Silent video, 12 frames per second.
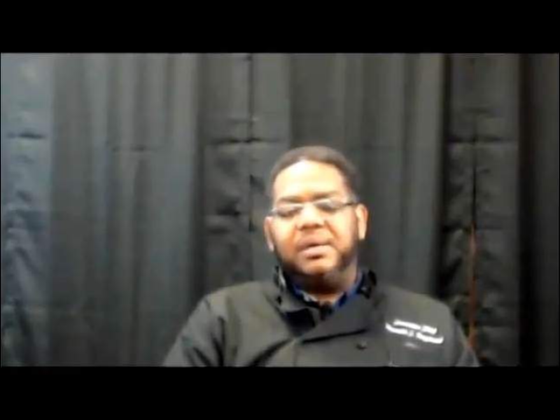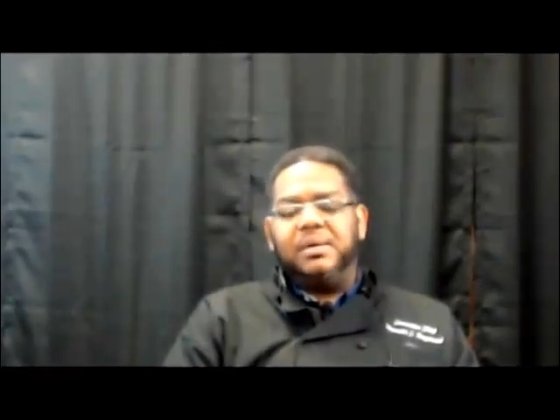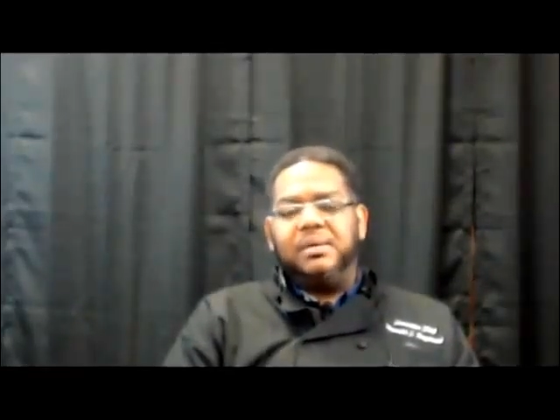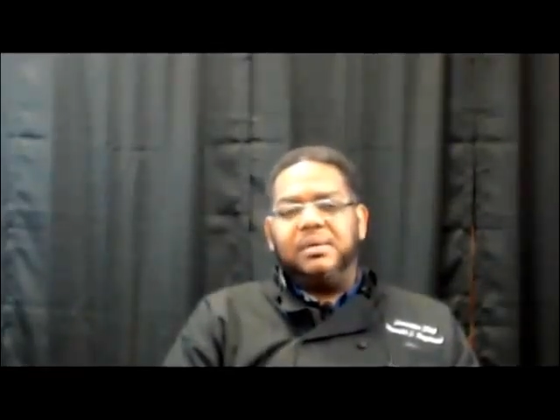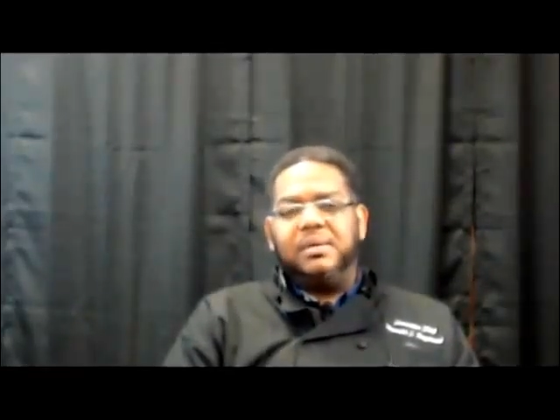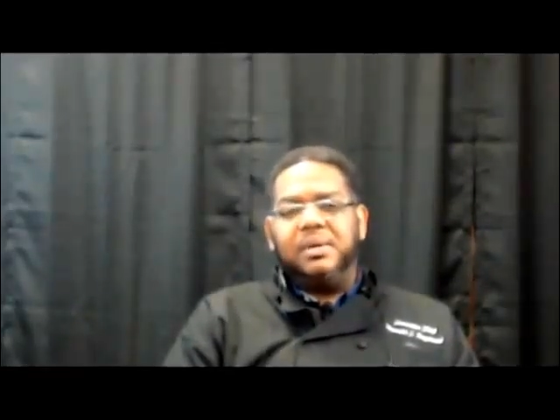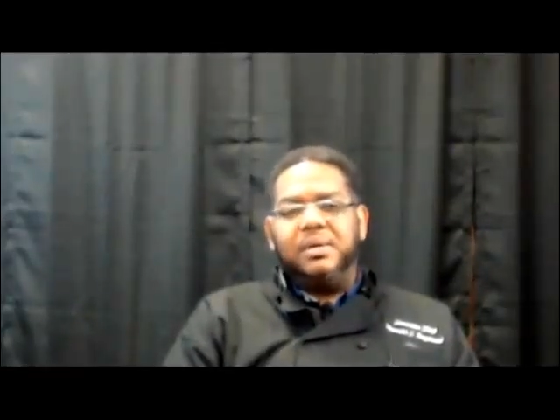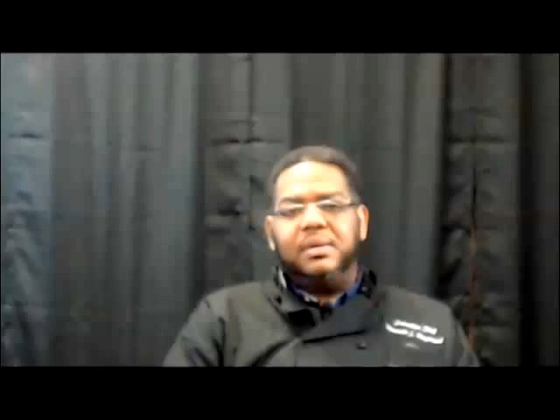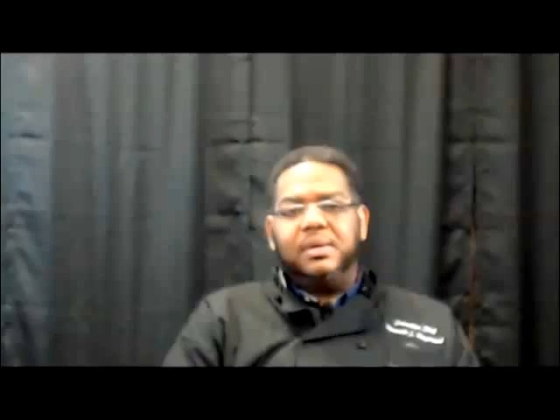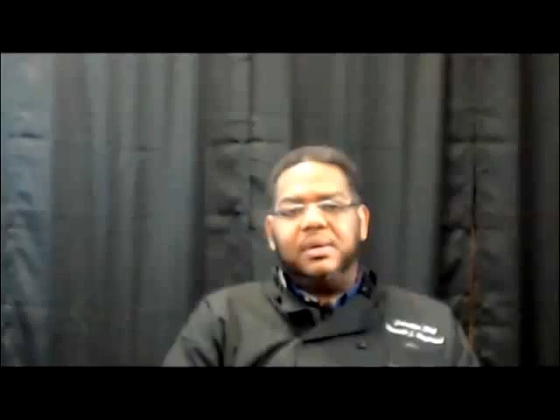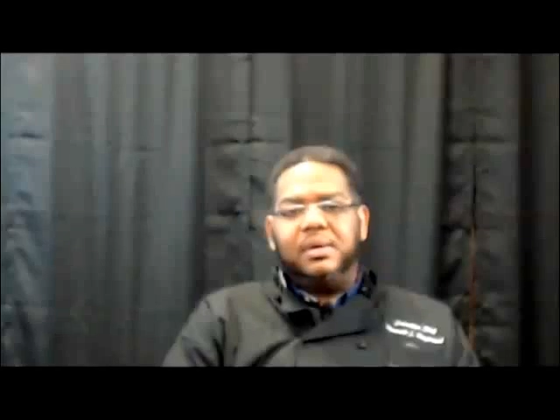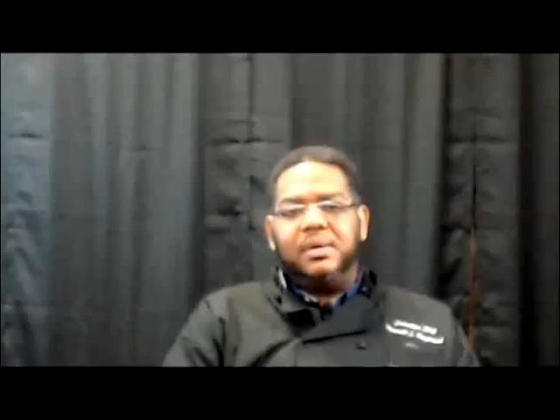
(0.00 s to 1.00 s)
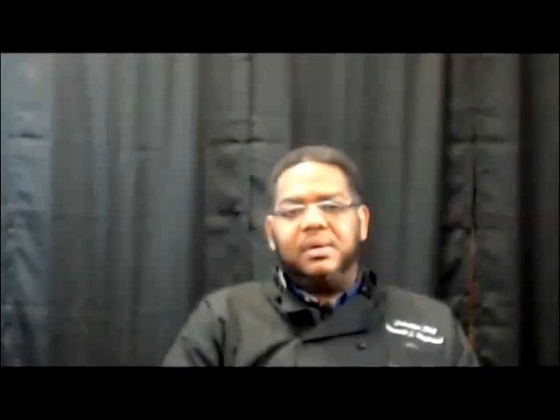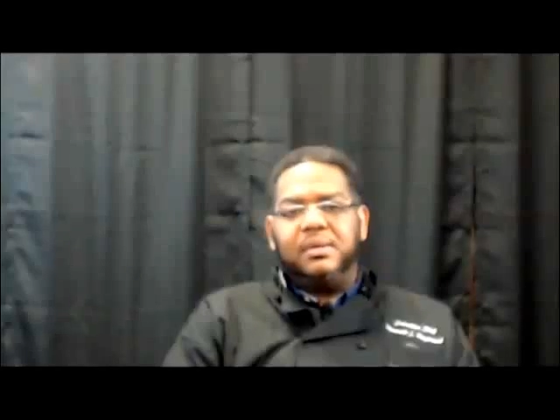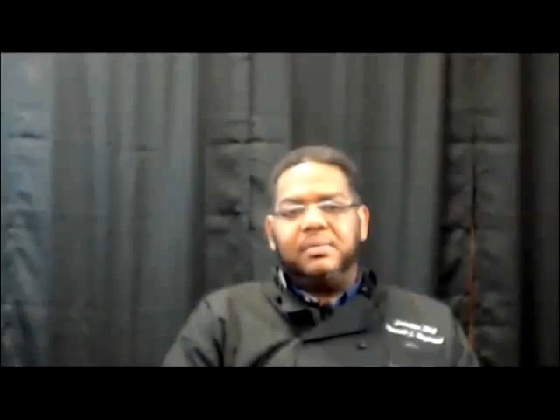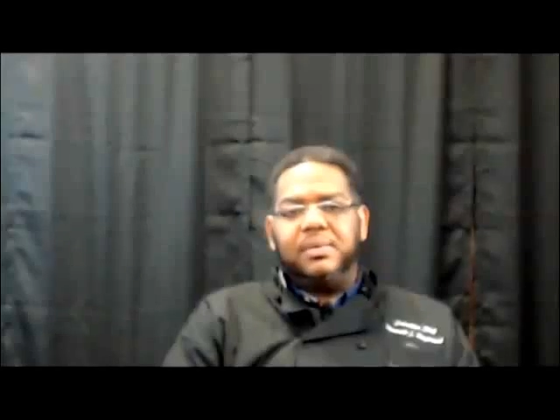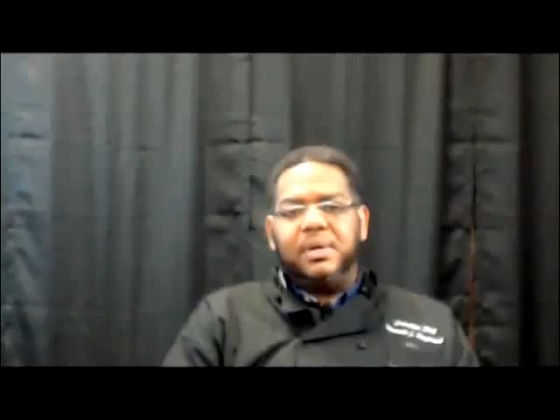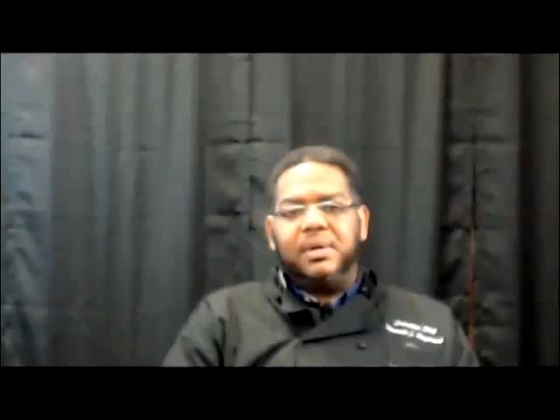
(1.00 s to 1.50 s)
And, and uh,
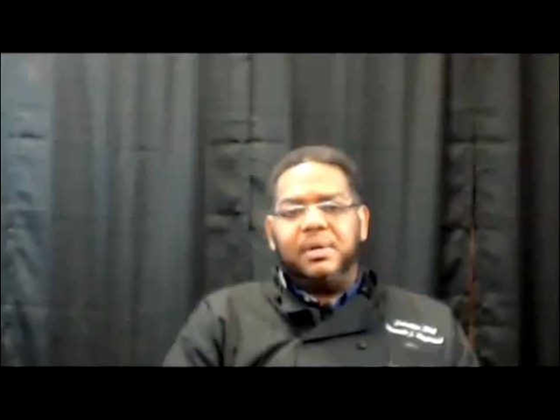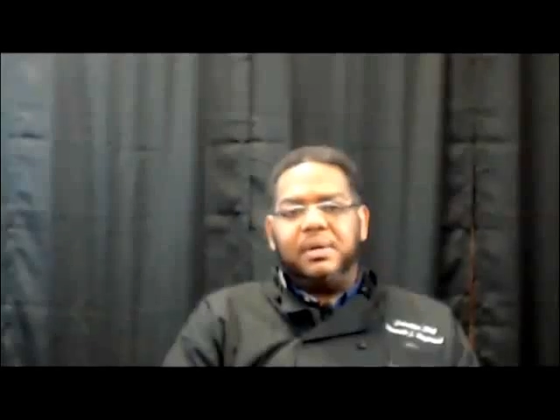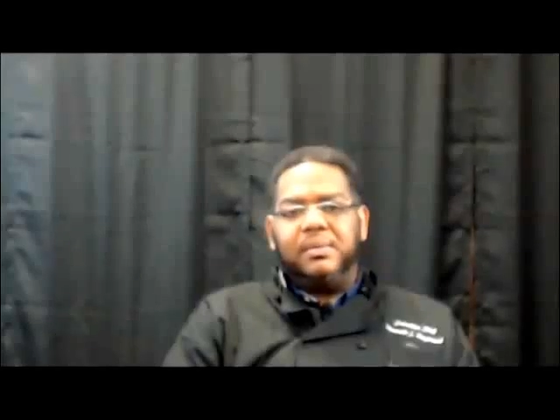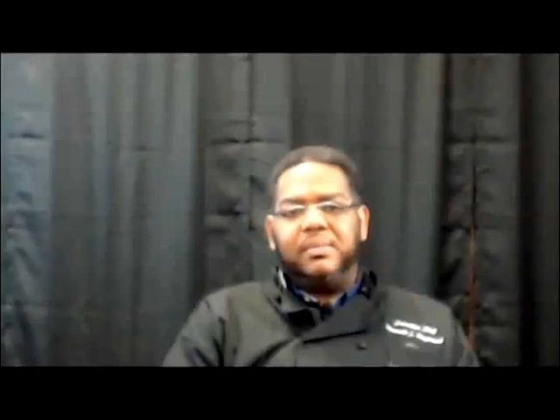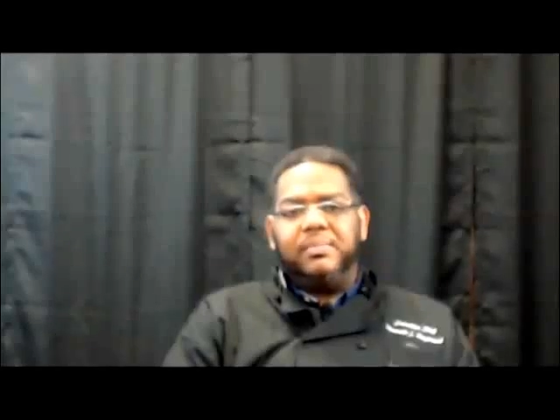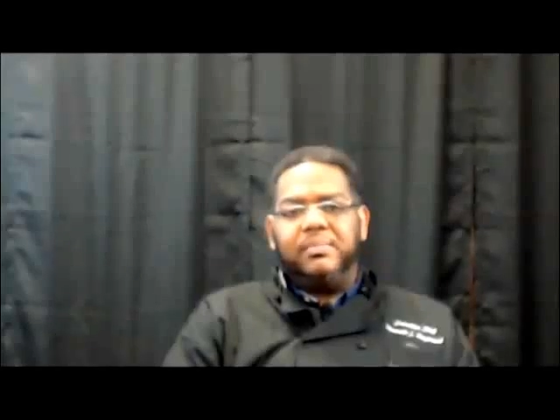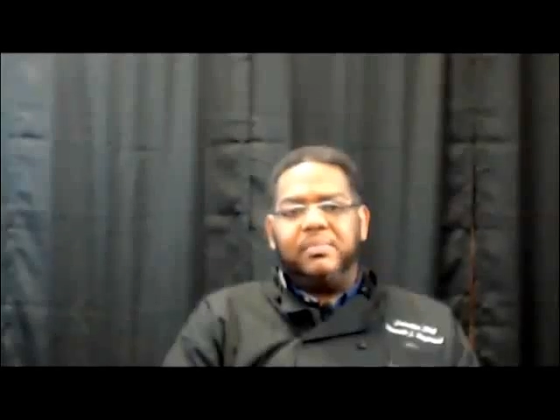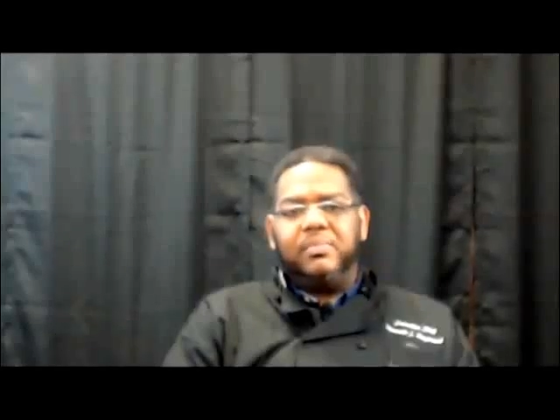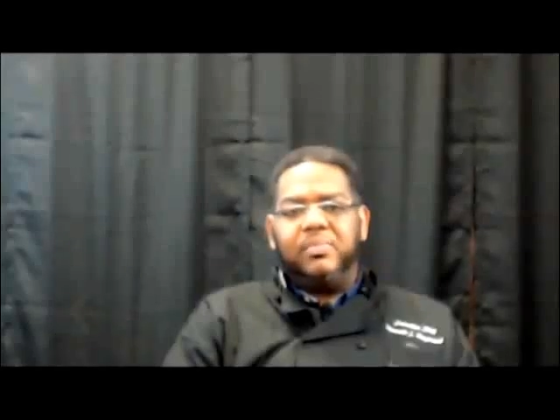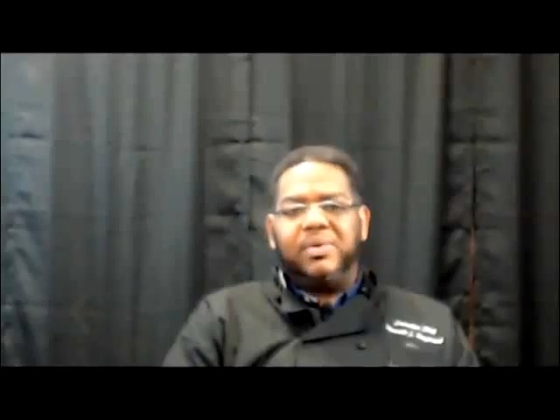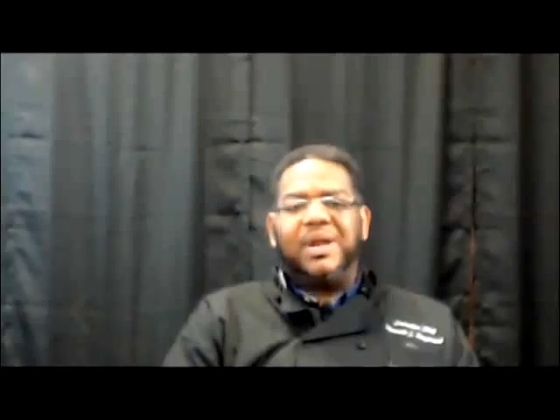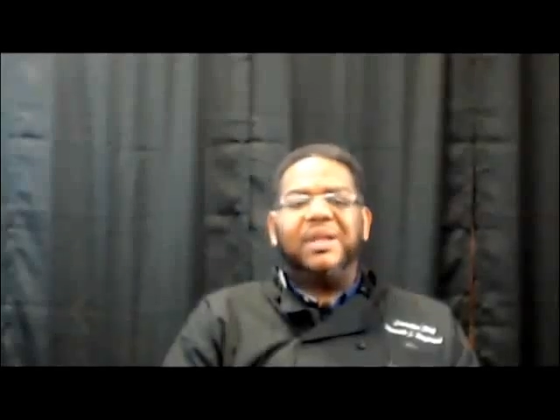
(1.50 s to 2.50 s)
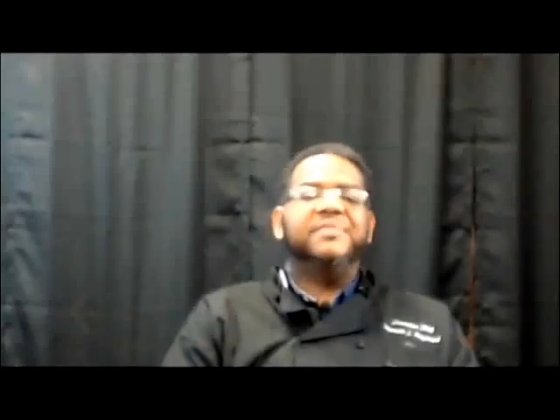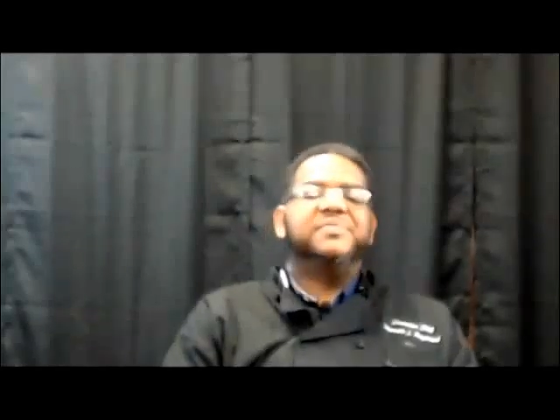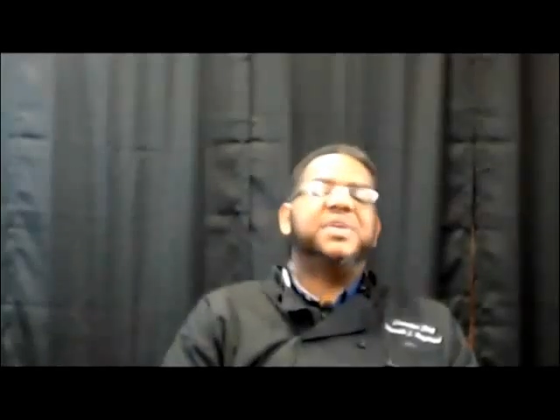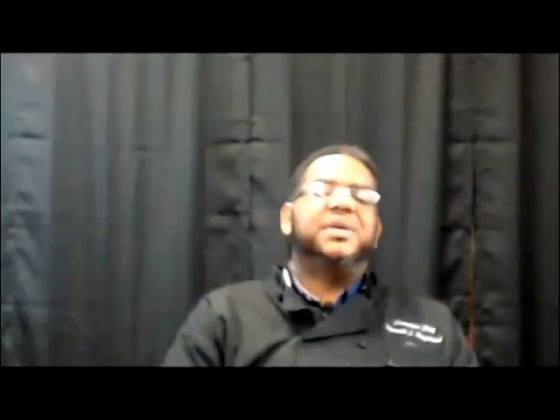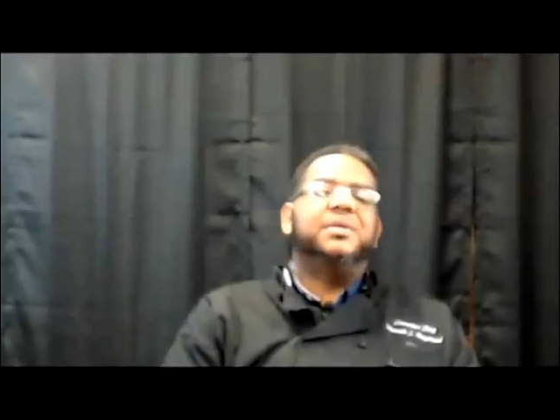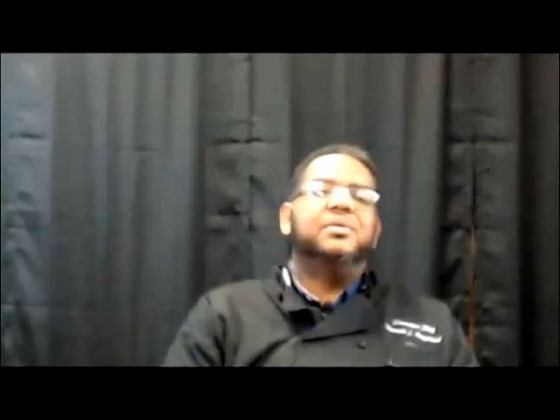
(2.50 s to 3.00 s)
uh, when I left
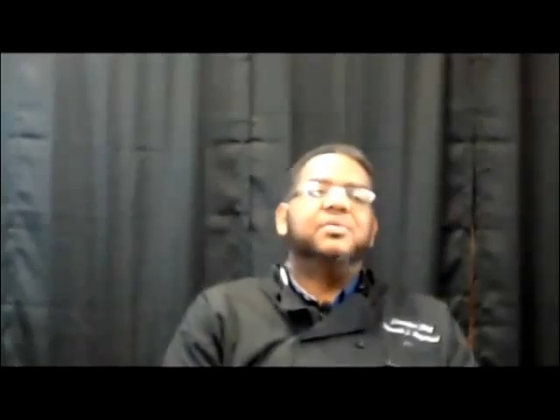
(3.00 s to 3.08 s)
St.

** Problem to solve **
Give back all of the data exactly, but not the pictures.

** Your solution **
Silent video, 12 frames per second.
(0.00 s to 1.00 s)
(1.00 s to 1.50 s)
And, and uh,
(1.50 s to 2.50 s)
(2.50 s to 3.00 s)
uh, when I left
(3.00 s to 3.08 s)
St.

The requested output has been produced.